BEGIN DATA FOR THIS EXERCISE
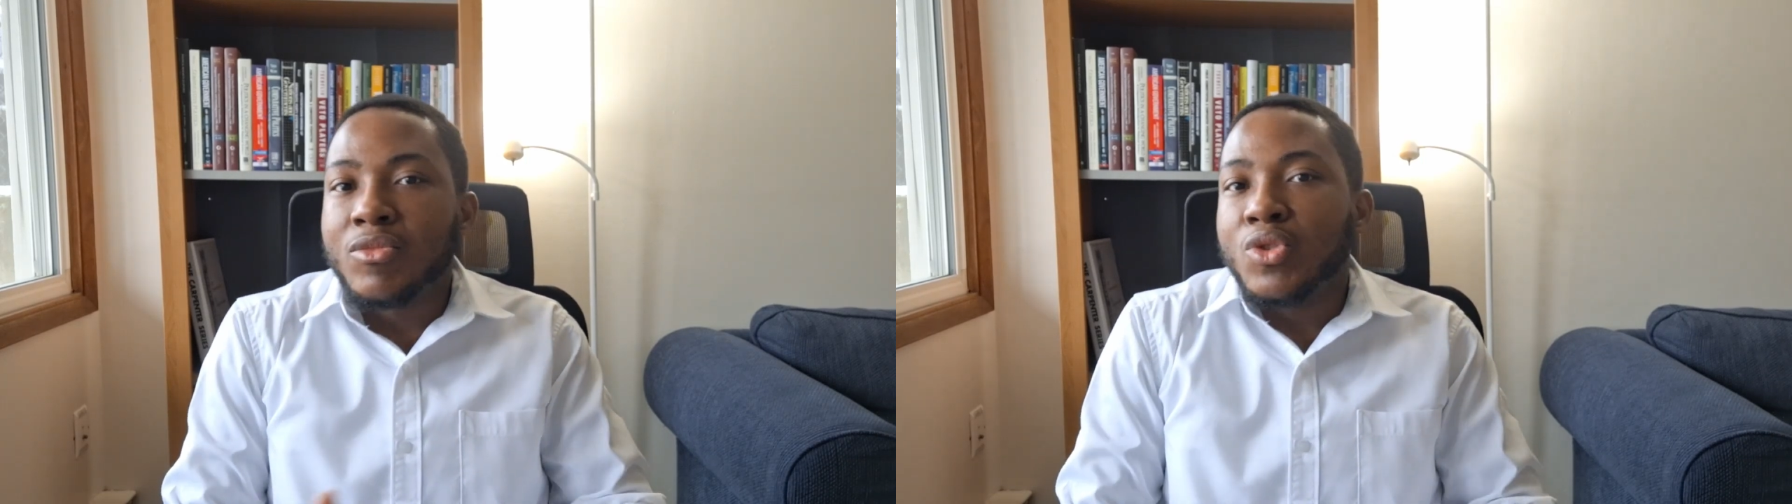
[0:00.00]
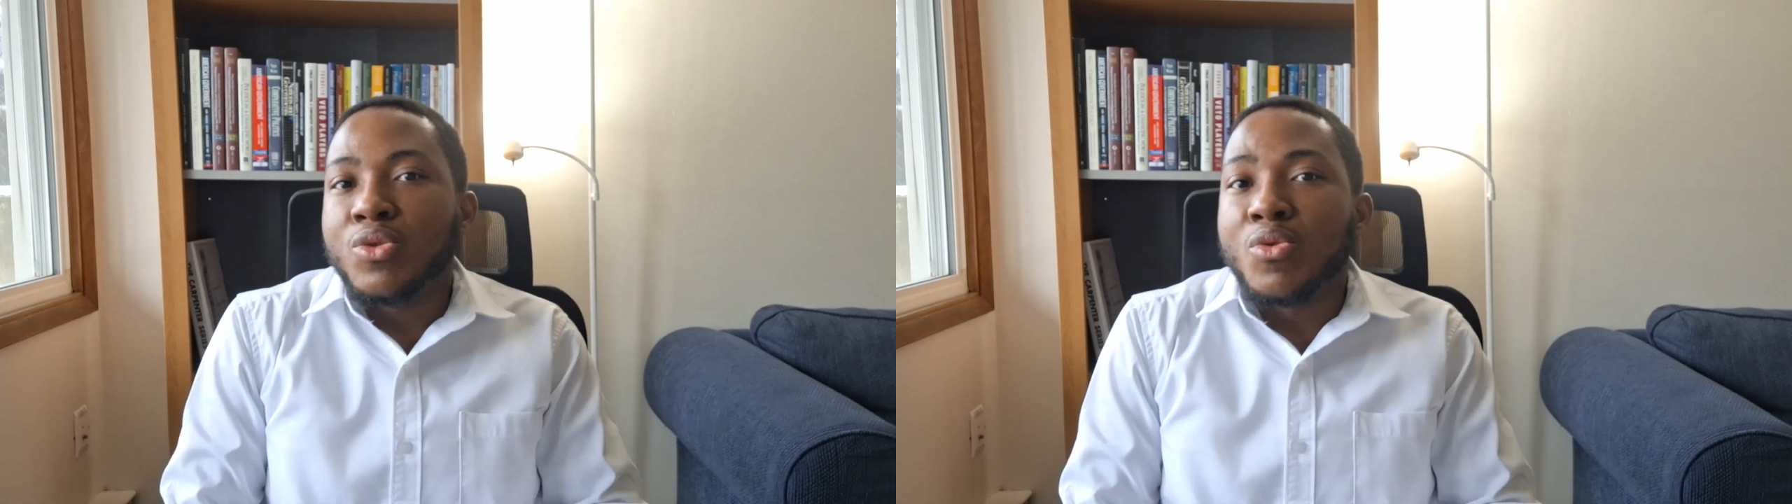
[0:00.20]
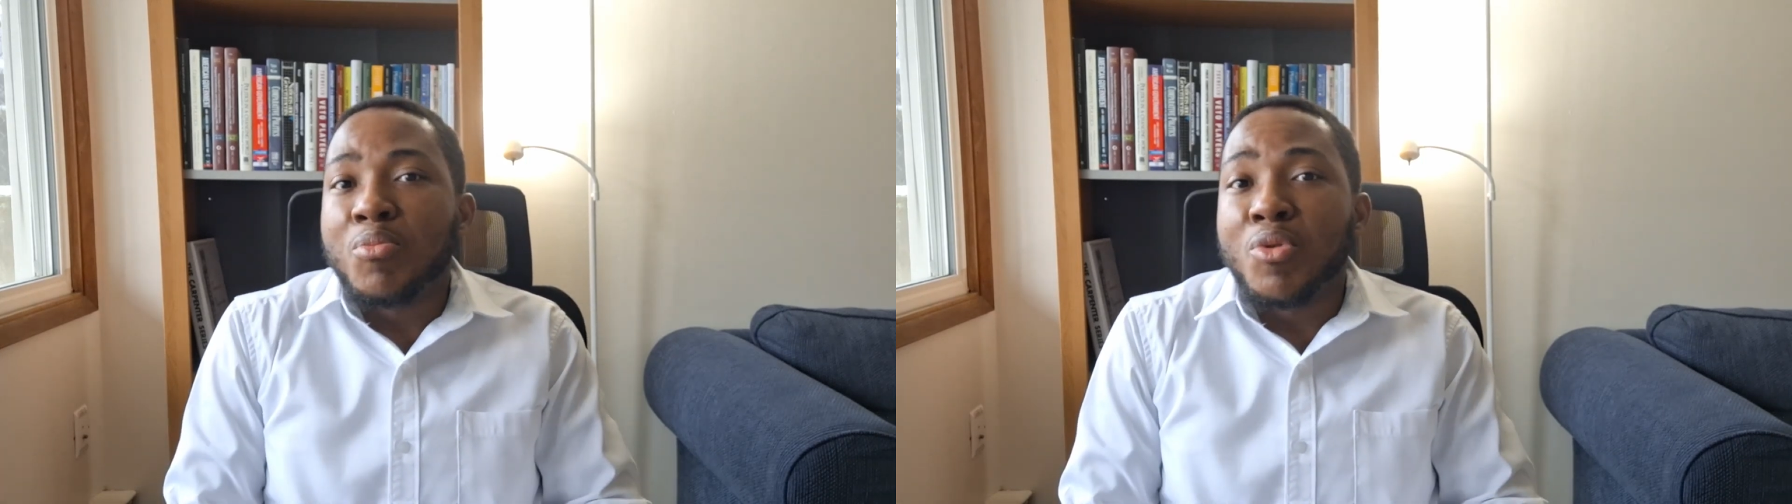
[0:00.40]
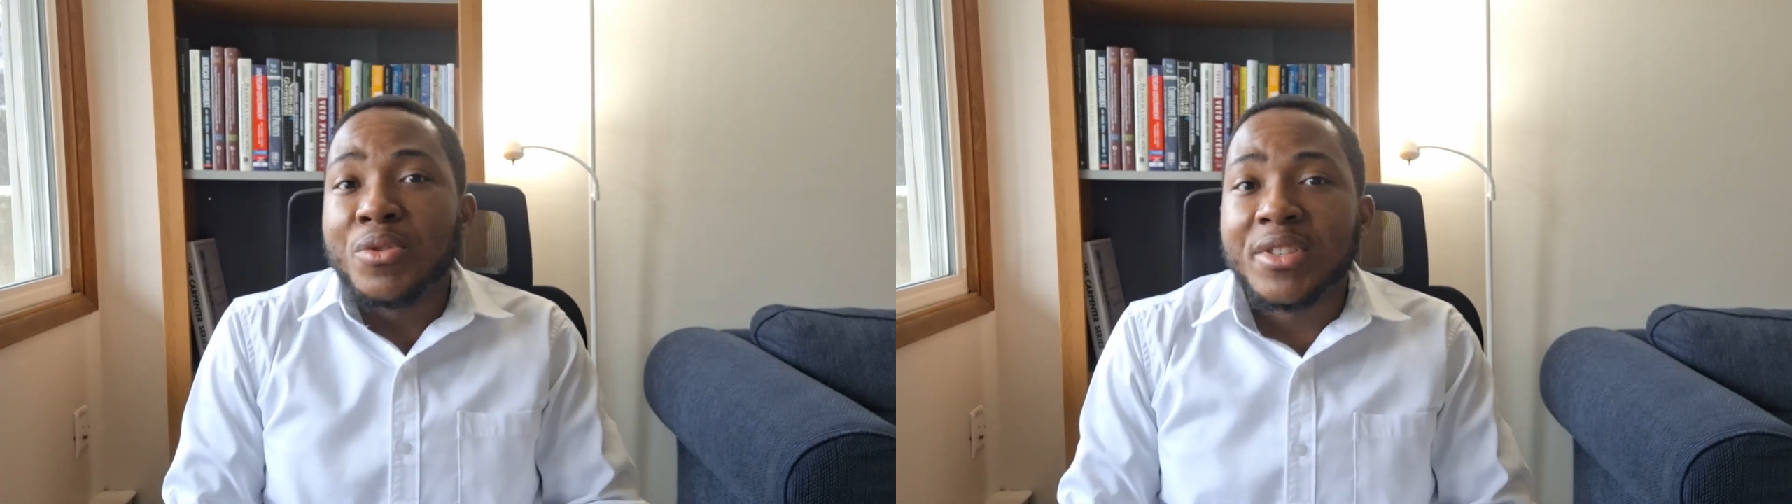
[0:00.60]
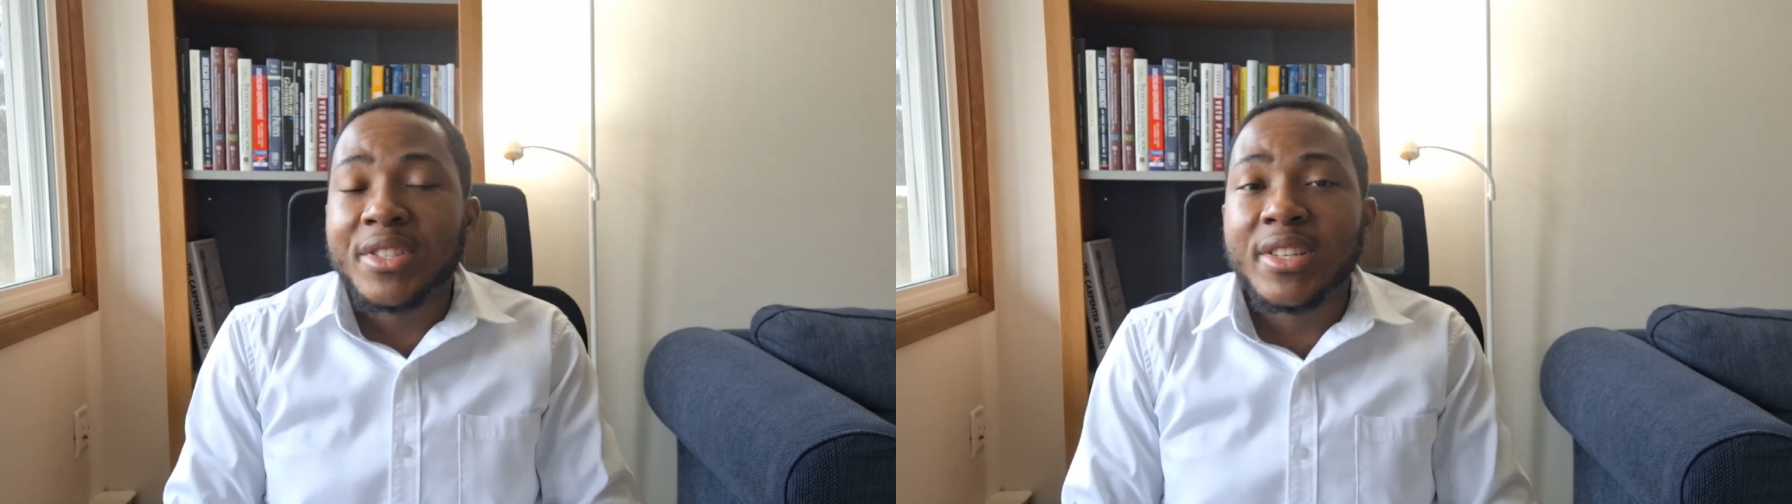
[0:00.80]
two
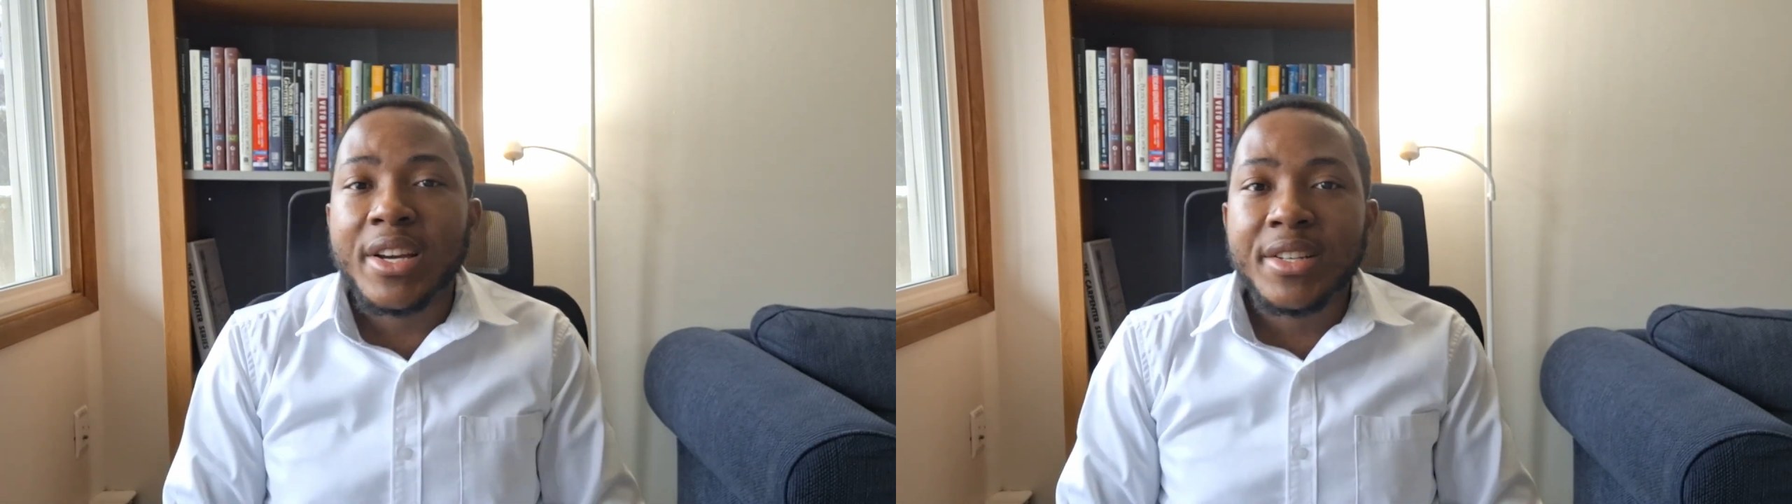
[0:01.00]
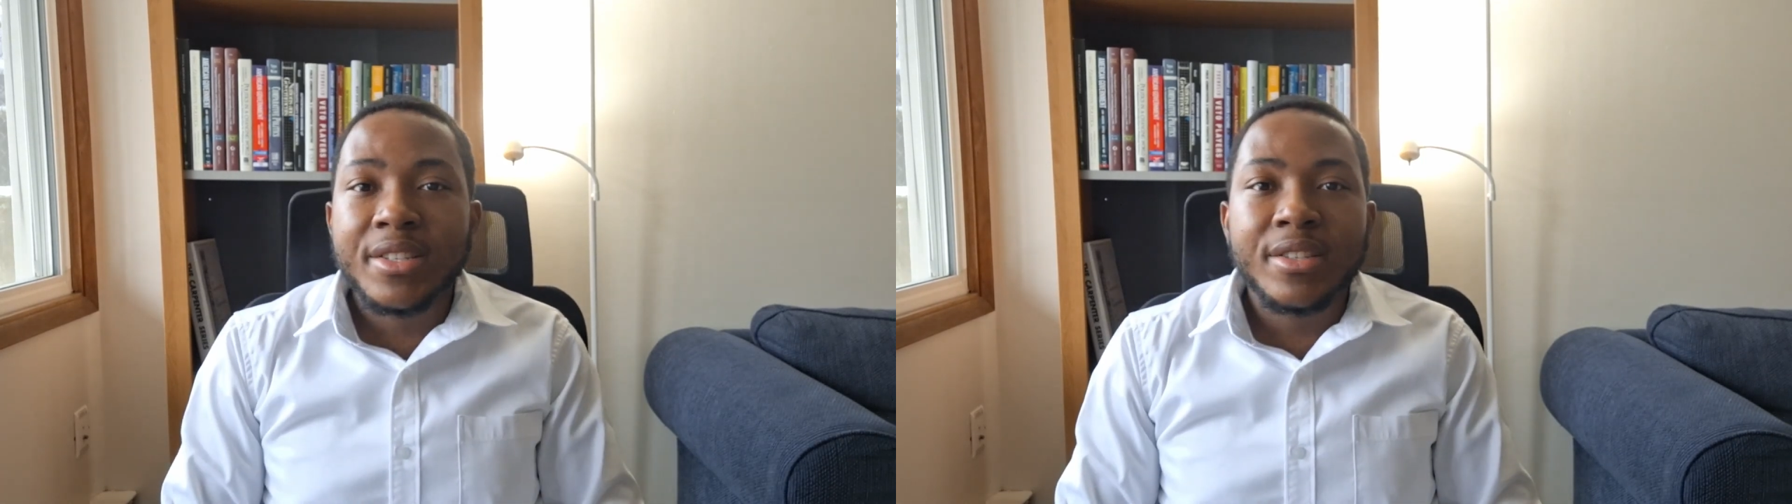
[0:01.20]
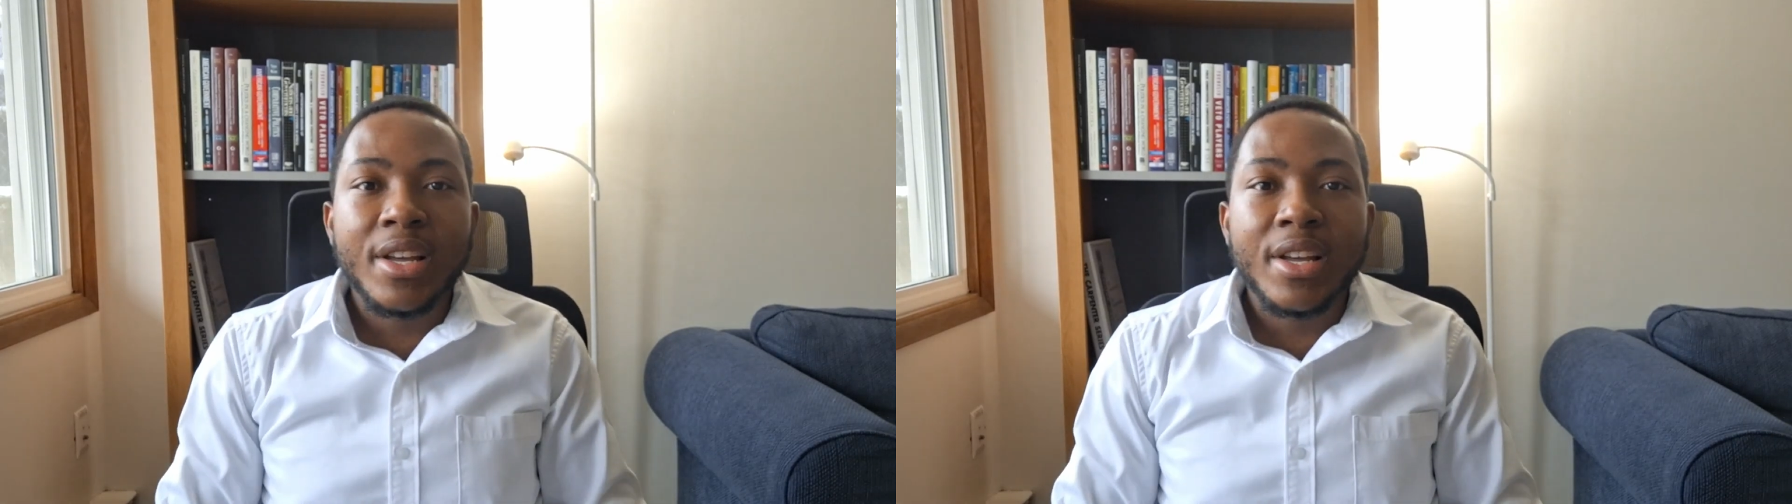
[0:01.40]
opposing sides,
END DATA FOR THIS EXERCISE
### EXERCISE INSTRUCTIONS
Quote the listing above in full, except for the pictures.

### TASK SOLUTION
[0:00.00]
[0:00.20]
[0:00.40]
[0:00.60]
[0:00.80]
two
[0:01.00]
[0:01.20]
[0:01.40]
opposing sides,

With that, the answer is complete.